-- INSTRUCTIONS FOR THE TASK --
Below is a set of records, and all of them should be retyped exactly, minus the pictures.

(Dataset entries)
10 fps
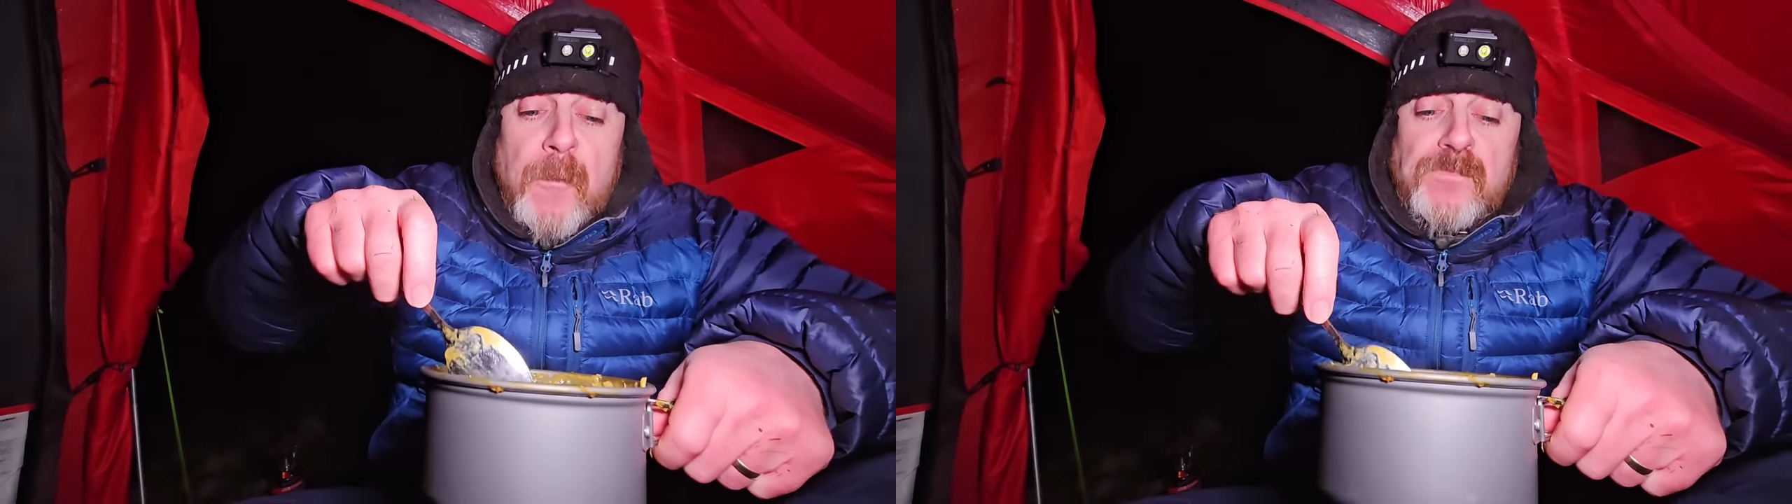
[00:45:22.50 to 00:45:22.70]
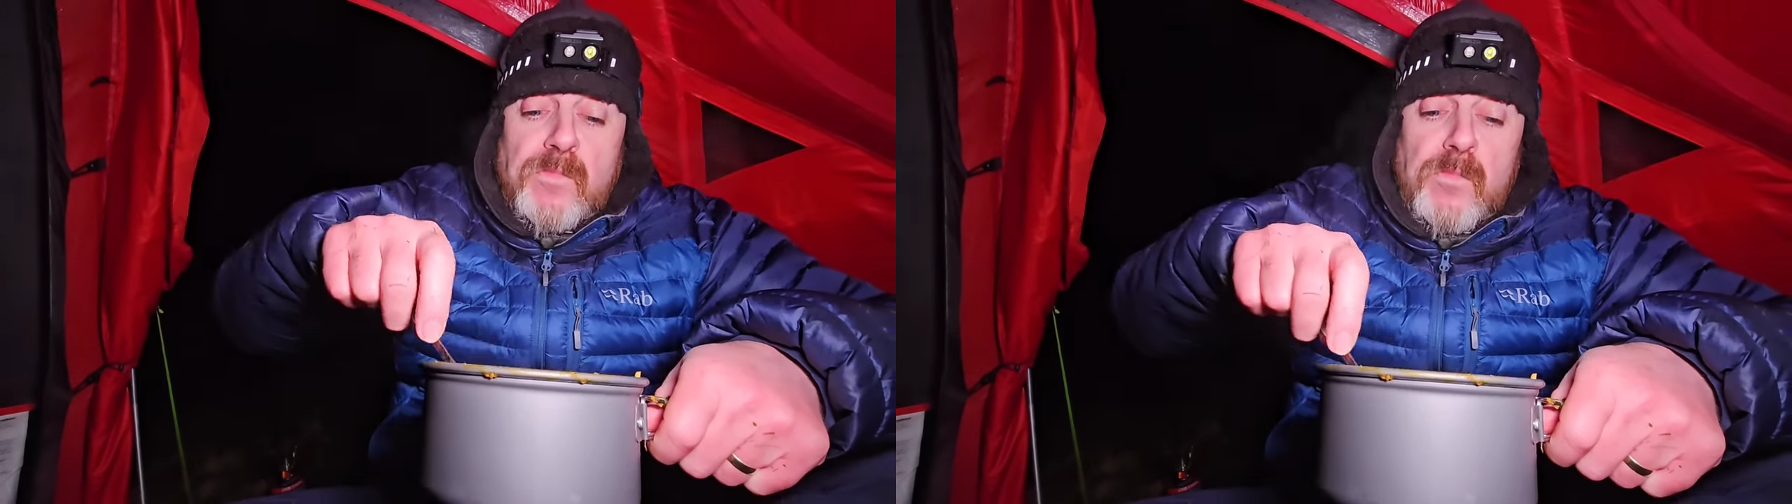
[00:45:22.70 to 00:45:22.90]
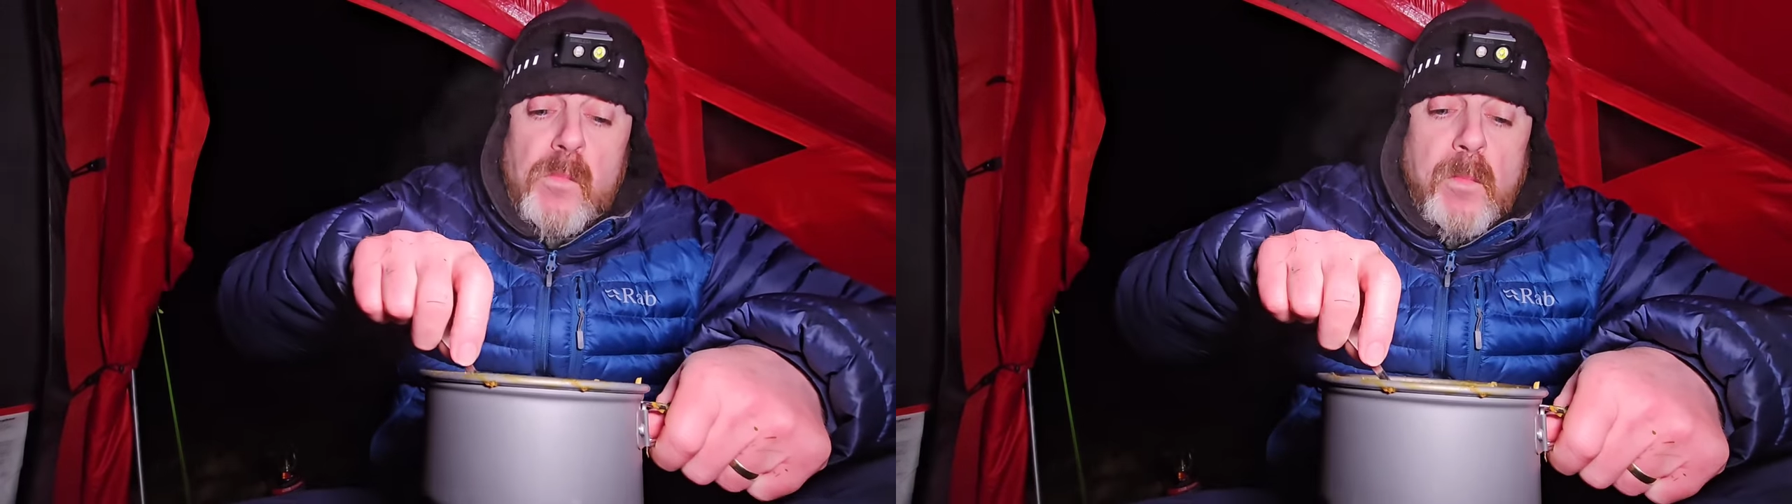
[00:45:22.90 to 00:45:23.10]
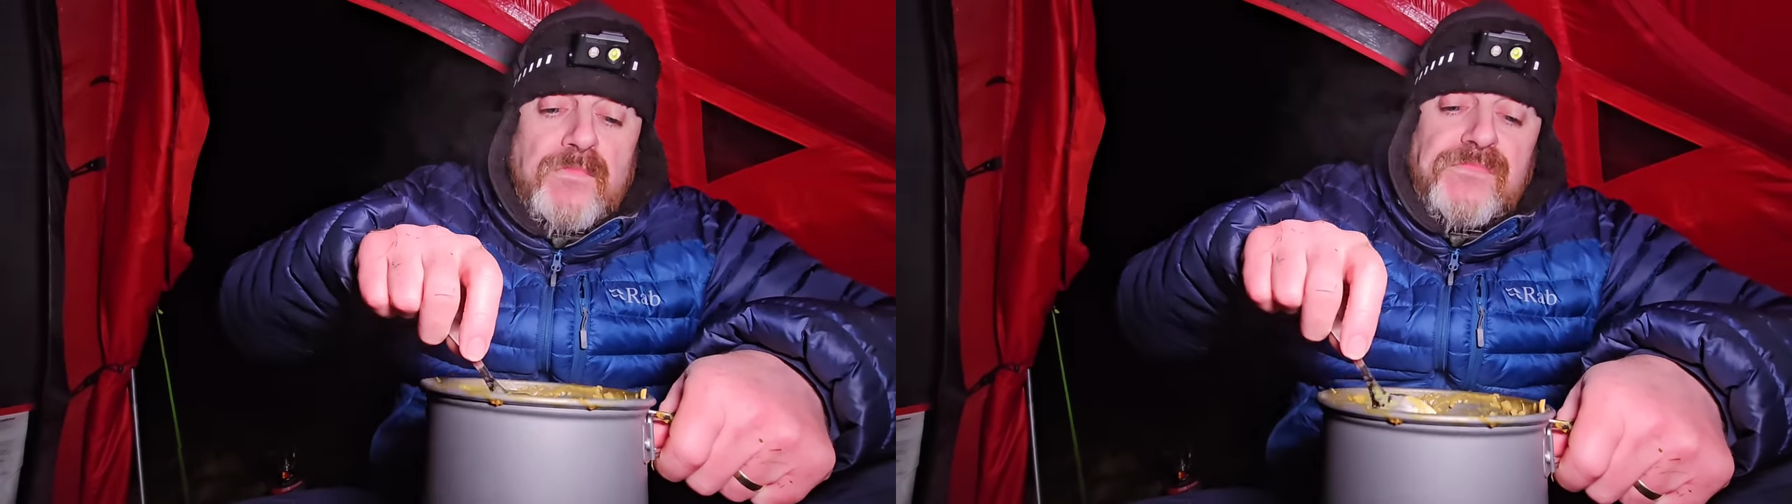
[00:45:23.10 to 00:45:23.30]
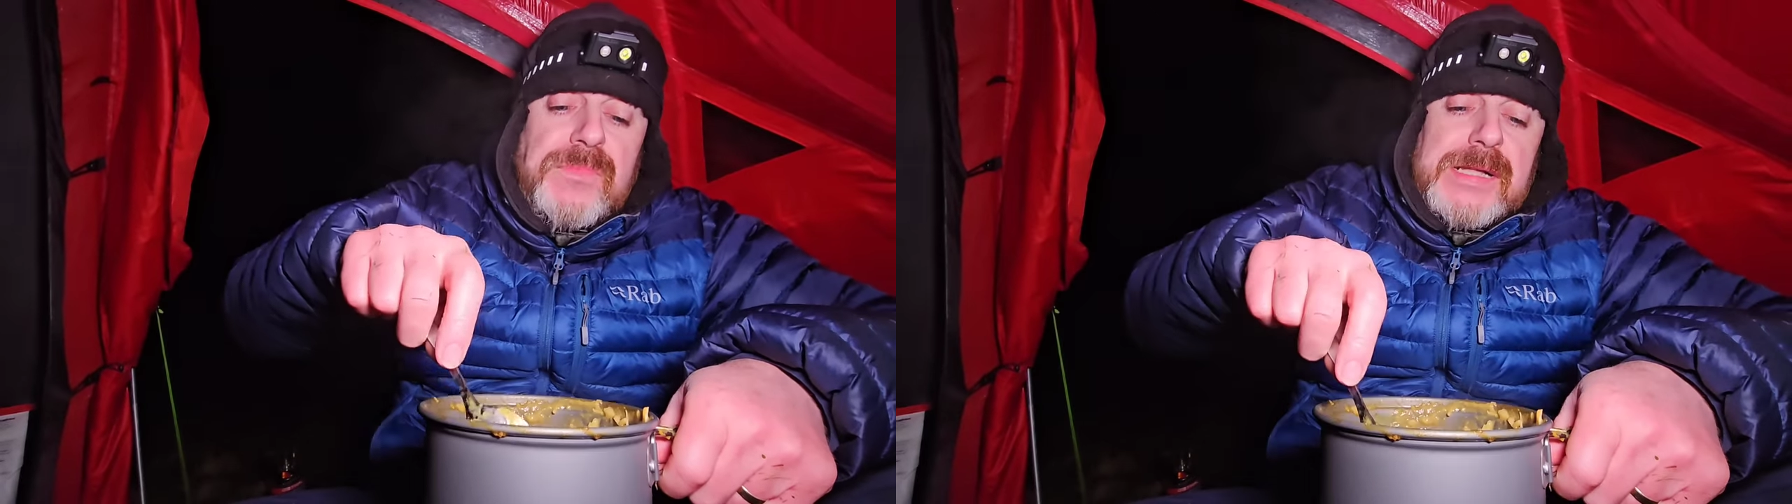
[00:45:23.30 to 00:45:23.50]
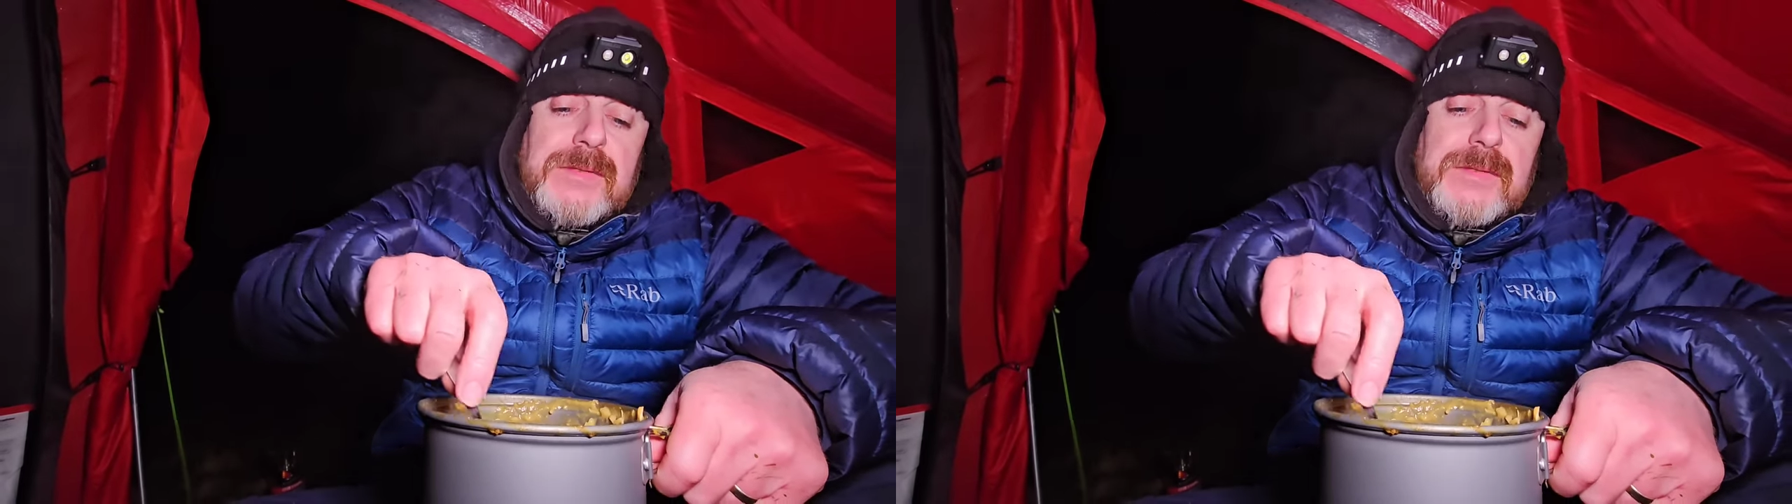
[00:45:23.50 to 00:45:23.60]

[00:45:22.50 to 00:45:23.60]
I've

-- RESULT --
10 fps
[00:45:22.50 to 00:45:22.70]
[00:45:22.70 to 00:45:22.90]
[00:45:22.90 to 00:45:23.10]
[00:45:23.10 to 00:45:23.30]
[00:45:23.30 to 00:45:23.50]
[00:45:23.50 to 00:45:23.60]

[00:45:22.50 to 00:45:23.60]
I've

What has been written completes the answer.